### Instructions to follow
Skip the images and print the listing exactly.

### Records provided
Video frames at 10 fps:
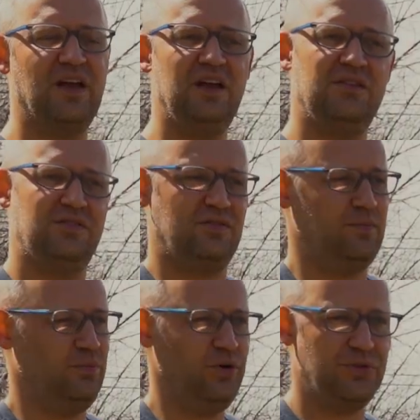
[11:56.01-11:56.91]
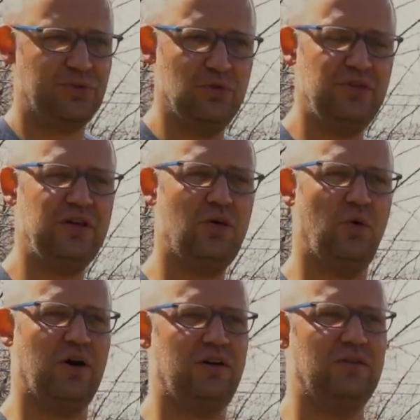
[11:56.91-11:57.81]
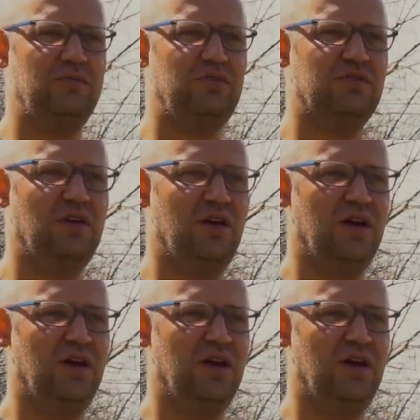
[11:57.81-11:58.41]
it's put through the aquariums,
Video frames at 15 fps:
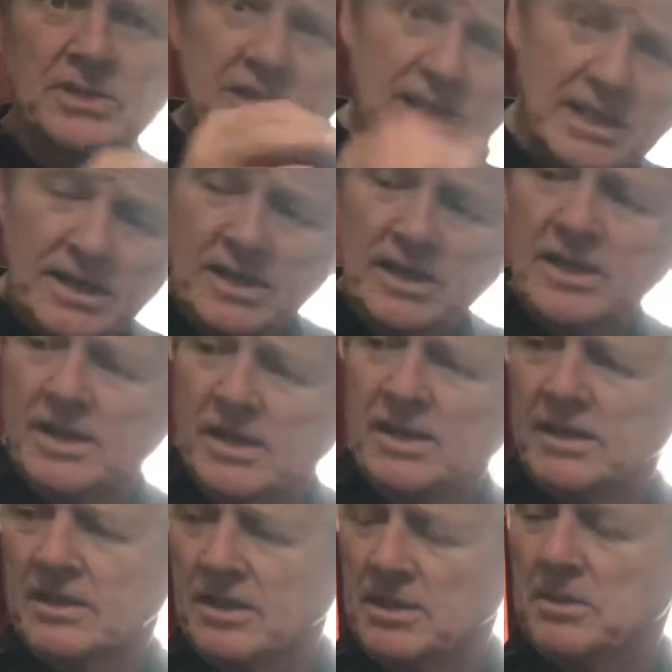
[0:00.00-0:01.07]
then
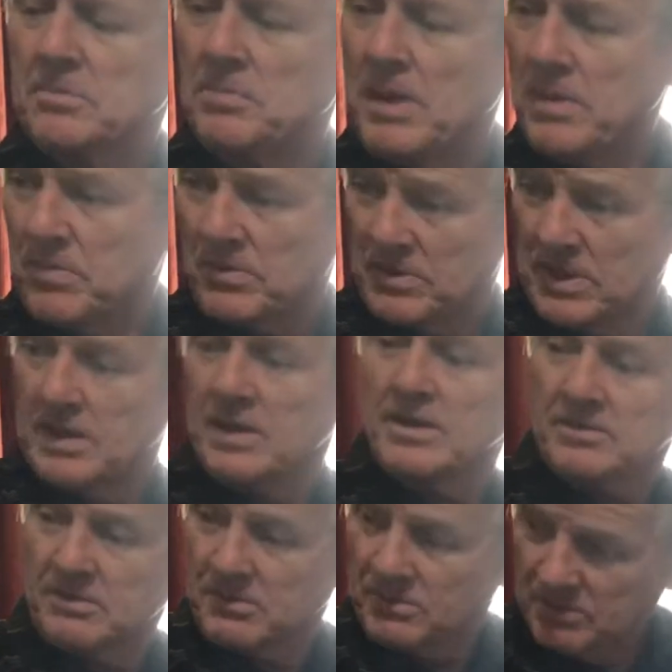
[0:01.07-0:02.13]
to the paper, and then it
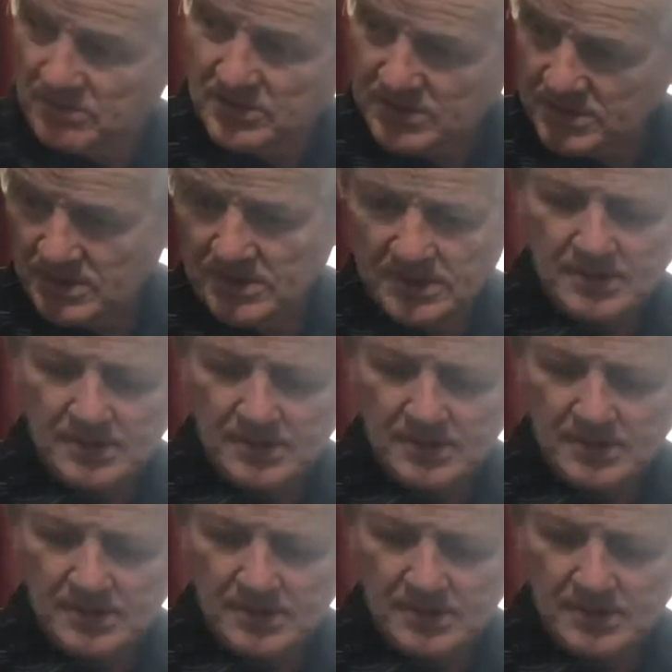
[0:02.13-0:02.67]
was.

### Answer space
Video frames at 10 fps:
[11:56.01-11:56.91]
[11:56.91-11:57.81]
[11:57.81-11:58.41]
it's put through the aquariums,
Video frames at 15 fps:
[0:00.00-0:01.07]
then
[0:01.07-0:02.13]
to the paper, and then it
[0:02.13-0:02.67]
was.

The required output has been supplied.